Given records
----

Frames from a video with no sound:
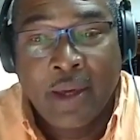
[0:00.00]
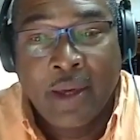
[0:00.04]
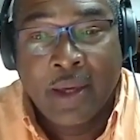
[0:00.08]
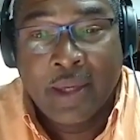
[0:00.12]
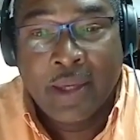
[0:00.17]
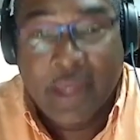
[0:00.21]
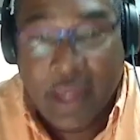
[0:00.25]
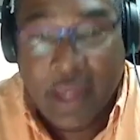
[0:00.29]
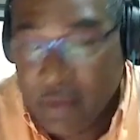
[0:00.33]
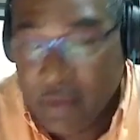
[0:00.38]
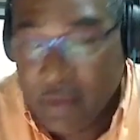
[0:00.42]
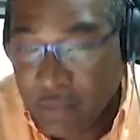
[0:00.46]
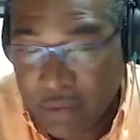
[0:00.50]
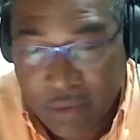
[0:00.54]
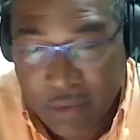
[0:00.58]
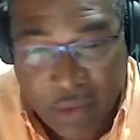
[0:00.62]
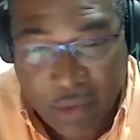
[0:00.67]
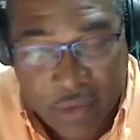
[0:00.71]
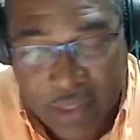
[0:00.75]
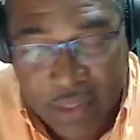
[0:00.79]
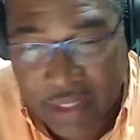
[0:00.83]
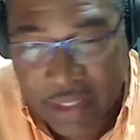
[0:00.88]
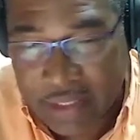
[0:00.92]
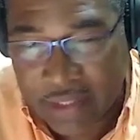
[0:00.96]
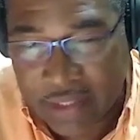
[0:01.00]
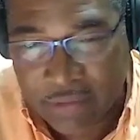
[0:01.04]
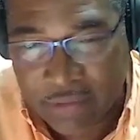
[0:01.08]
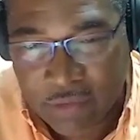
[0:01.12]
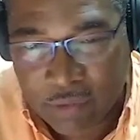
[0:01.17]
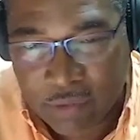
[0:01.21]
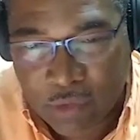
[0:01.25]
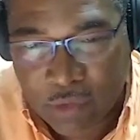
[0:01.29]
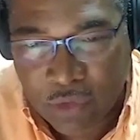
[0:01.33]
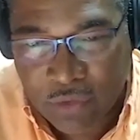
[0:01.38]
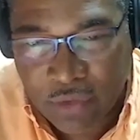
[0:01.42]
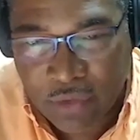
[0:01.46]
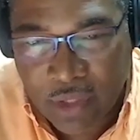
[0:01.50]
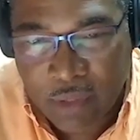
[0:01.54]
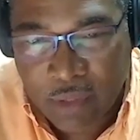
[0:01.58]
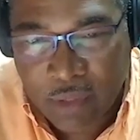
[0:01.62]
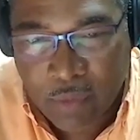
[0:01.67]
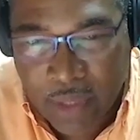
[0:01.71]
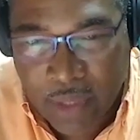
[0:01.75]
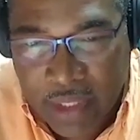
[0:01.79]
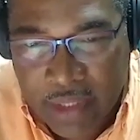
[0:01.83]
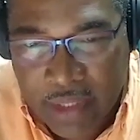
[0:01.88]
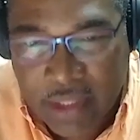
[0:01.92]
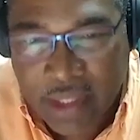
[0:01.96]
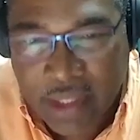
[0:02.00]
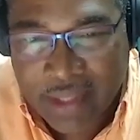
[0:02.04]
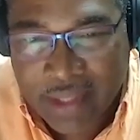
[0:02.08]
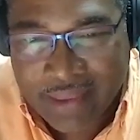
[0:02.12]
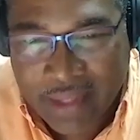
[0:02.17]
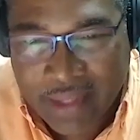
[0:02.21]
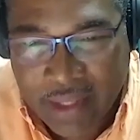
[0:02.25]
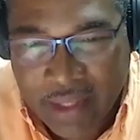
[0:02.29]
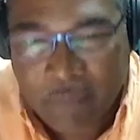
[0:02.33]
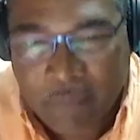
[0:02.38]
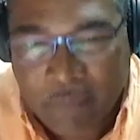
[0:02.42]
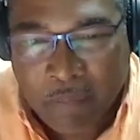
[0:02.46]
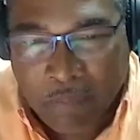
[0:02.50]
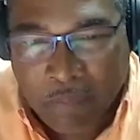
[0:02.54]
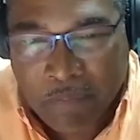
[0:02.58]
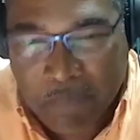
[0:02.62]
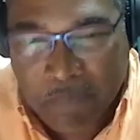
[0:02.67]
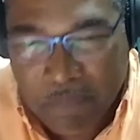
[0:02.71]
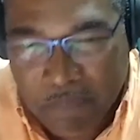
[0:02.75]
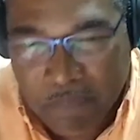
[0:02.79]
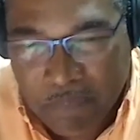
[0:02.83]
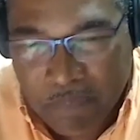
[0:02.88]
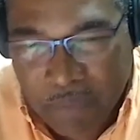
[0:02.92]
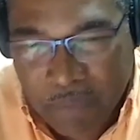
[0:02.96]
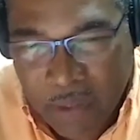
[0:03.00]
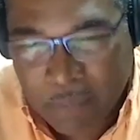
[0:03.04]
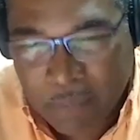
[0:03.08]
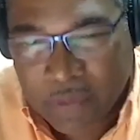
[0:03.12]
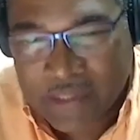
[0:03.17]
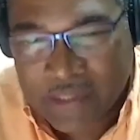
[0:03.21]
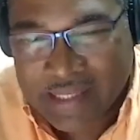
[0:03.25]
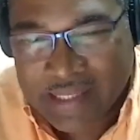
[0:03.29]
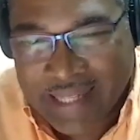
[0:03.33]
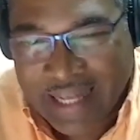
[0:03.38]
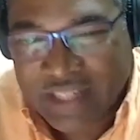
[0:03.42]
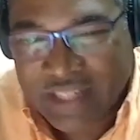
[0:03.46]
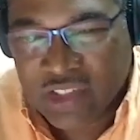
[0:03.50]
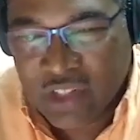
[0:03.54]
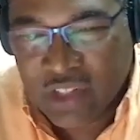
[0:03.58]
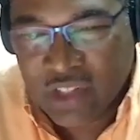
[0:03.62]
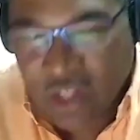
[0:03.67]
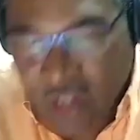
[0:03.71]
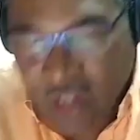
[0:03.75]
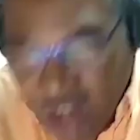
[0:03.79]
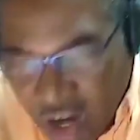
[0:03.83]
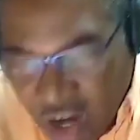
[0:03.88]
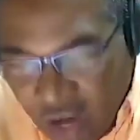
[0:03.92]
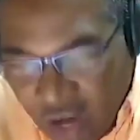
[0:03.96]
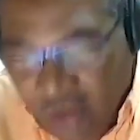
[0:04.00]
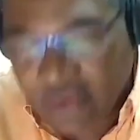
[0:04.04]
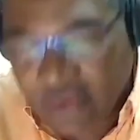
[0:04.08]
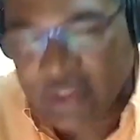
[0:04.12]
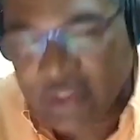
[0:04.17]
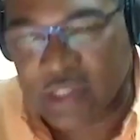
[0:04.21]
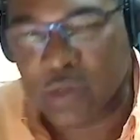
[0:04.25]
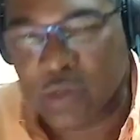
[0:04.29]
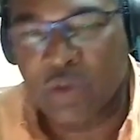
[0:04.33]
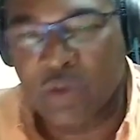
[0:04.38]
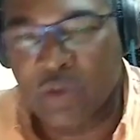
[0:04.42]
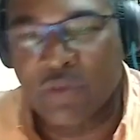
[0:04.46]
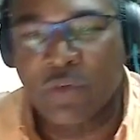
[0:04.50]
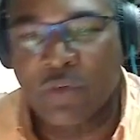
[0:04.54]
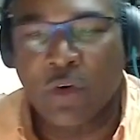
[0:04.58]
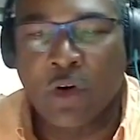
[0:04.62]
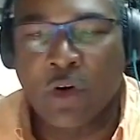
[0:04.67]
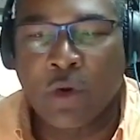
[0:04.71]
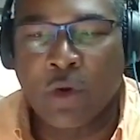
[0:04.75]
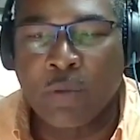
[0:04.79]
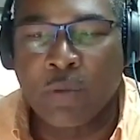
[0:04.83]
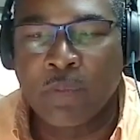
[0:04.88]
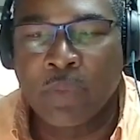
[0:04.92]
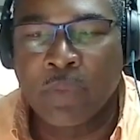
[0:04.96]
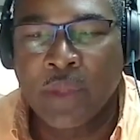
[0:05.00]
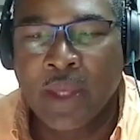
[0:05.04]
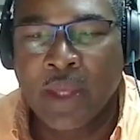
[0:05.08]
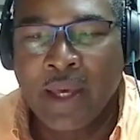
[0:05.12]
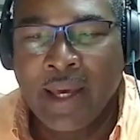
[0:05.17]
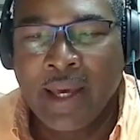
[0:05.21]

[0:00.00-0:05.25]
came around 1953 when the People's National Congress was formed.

----

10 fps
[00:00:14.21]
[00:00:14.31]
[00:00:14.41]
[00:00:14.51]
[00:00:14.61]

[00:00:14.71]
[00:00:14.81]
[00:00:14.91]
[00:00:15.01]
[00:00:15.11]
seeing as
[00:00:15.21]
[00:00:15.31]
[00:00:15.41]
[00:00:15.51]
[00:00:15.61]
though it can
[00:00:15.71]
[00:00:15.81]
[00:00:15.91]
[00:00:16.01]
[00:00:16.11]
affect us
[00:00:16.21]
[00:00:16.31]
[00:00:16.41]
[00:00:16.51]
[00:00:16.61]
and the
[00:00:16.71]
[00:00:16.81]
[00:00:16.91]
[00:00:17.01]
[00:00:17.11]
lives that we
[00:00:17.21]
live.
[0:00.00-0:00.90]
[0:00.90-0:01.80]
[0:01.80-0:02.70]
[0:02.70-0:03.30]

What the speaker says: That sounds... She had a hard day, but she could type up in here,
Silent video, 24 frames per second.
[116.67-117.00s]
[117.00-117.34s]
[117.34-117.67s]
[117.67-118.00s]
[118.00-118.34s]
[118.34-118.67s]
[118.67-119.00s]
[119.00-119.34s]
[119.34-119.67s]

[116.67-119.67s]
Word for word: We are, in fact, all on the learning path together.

----

Among the records above, find each line containing the string "video" and copy it.

Frames from a video with no sound:
Silent video, 24 frames per second.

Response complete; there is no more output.